Australia has lower legal animal welfare standards than in the UK, including:
- Barren battery cages for hens
- Chlorinated chicken
- Sow stalls - extreme confinement for pregnant pigs
- Mulesing (mutilating sheep rear ends, sometimes without anesthetic) - which is not permitted in the UK
- Growth hormone treatment for beef
- Journey times of up to 48 hours without rest and live exports when the UK Government is looking to stop live exports and significantly reduce journey times
In addition, because production methods in Australia can be cheaper, flooding UK supermarkets with cheap, low welfare Australian imports would put UK farmers' livelihoods at risk.
RSPCA Chief Executive Chris Sherwood said:
"Just days ago the Government vowed to be a global leader for animal welfare, with Defra publishing a wide-ranging and comprehensive strategy. Now the Department for International Trade is looking to sign a quick trade deal with a country still using worse systems which could undermine that pledge. We'd urge the Prime Minister not to betray the public, farmers and animals.

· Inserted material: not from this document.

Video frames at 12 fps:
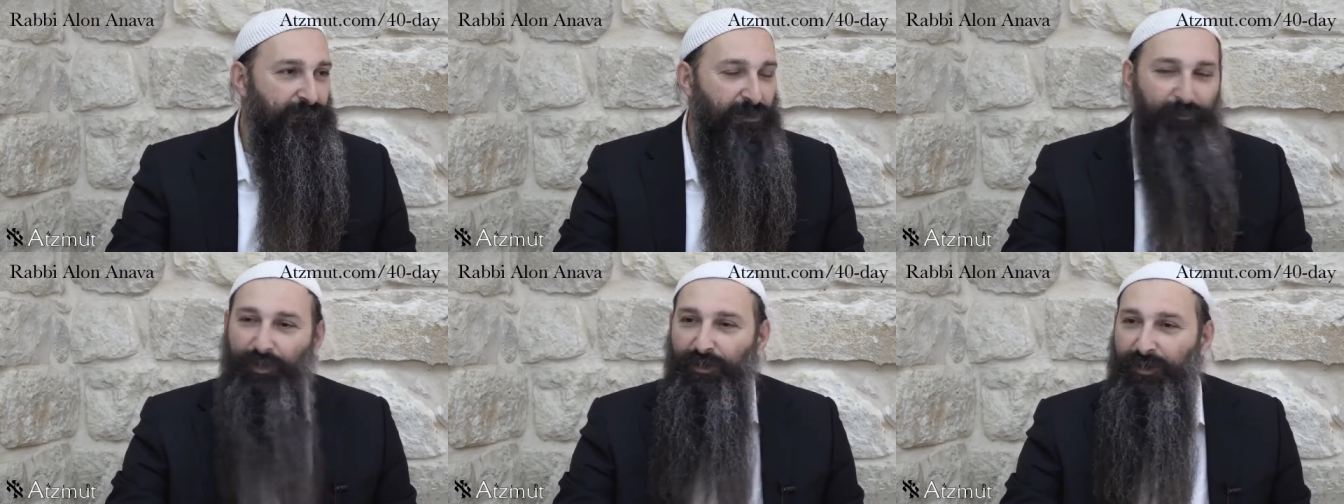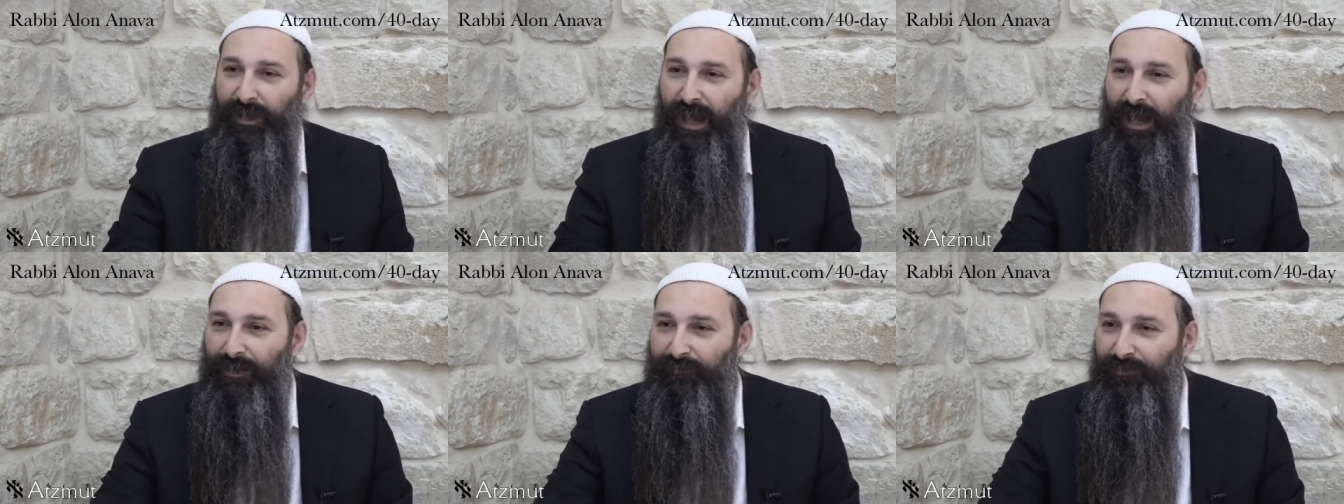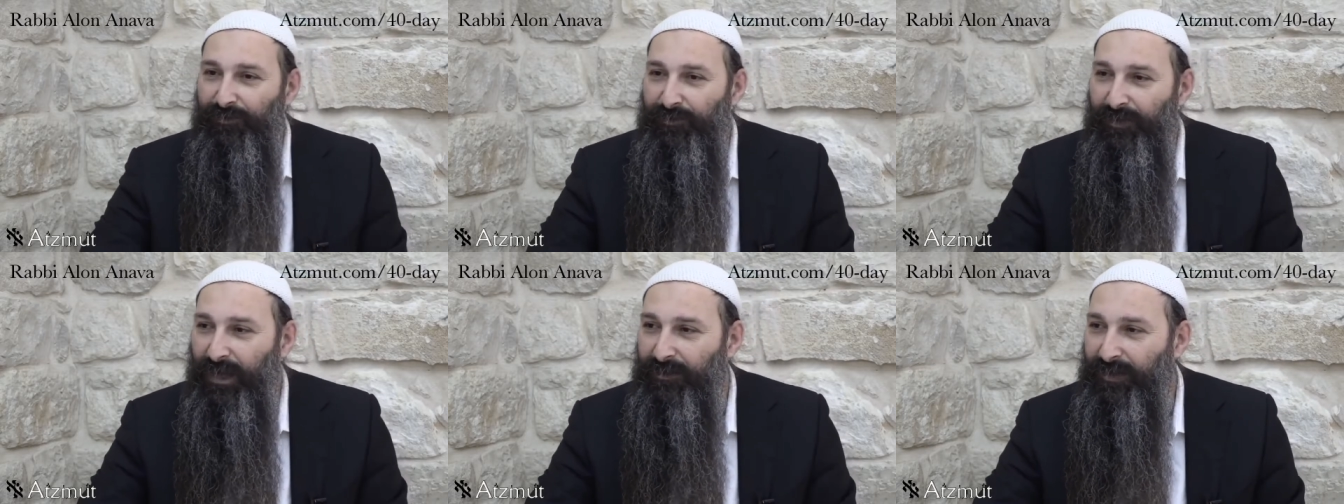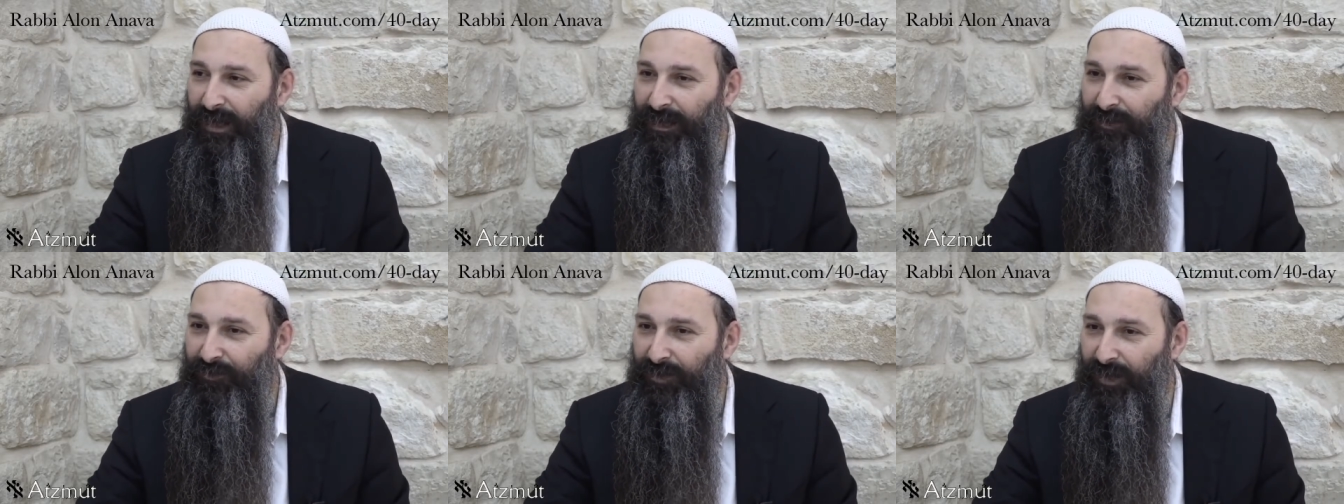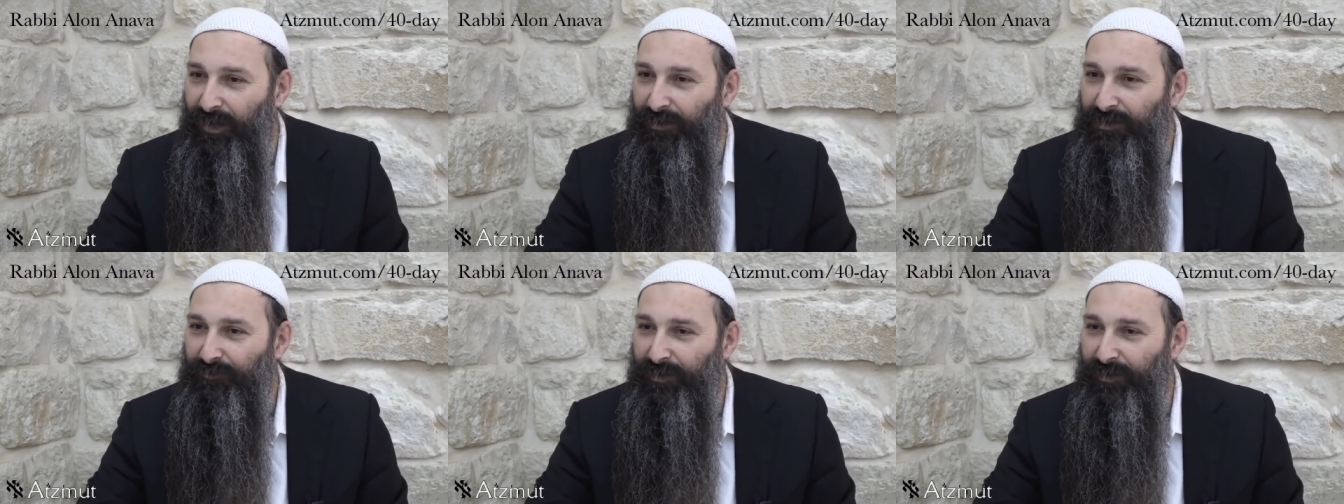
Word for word: I'm not going to add even on that anything else,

"While we welcome a trade deal with Australia in principle, it must include safeguards - tariff or non-tariff - to ensure only those products produced to higher animal welfare standards can enter the UK. The UK public have made it clear they do not want lower welfare imports like eggs from hens reared in barren battery cages, chlorinated chicken, hormone treated beef and products from sheep that have been mutilated using practices banned in the UK coming into the country.

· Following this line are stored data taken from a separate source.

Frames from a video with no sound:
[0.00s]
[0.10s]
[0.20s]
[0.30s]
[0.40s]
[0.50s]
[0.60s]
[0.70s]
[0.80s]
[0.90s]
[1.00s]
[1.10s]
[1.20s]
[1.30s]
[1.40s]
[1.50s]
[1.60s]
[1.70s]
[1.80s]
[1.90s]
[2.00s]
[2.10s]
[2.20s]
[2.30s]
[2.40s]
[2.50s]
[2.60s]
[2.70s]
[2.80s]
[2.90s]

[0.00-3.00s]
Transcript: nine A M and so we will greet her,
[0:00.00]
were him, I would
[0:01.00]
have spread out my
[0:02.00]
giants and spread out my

"This agreement with Australia is being hurried through before the Trade & Agriculture Commission is even set up, meaning there¿s no formal independent mechanism to scrutinise this deal to ensure higher animal welfare standards are at the heart of the agreement."
Aiming to maintain and improve standards not relax
As part of its manifesto commitment, the UK Government promised to maintain and where possible, improve standards of animal welfare in the UK, particularly as new free trade agreements (FTAs) were negotiated. The UK has higher legal animal welfare standards than Australia in virtually every area. Australia has limited federal legislation on farm animal welfare and its codes of practice have yet to be converted into legally enforceable standards and guidelines so are non binding. The only independent guide to legal farm standards, the Animal Protection Index, scores Australia two levels lower compared to the UK.
To maintain its promises to the public and UK farmers, the Government must ensure tariffs are not relaxed on eggs, beef and pigmeat unless Australia's standards are equivalent to the UK's
and ensure our bans on imports of products produced with growth promoting agents are maintained.
Chris Sherwood added:
To reach the goal of being a world leader for animal welfare the Government needs to back British farmers and provide the support they need to continuously improve welfare standards. The reports that the door will be opened to lower welfare imports are very concerning to us, and we hope the government will swiftly provide assurance that this will not happen.
Without protection built into Free Trade Agreements, we risk setting back animal welfare by decades and betraying British farmers.
The RSPCA asks the Government if it is really prepared to sell out our hard-fought-for animal welfare standards for the sake of a quick deal with Australia?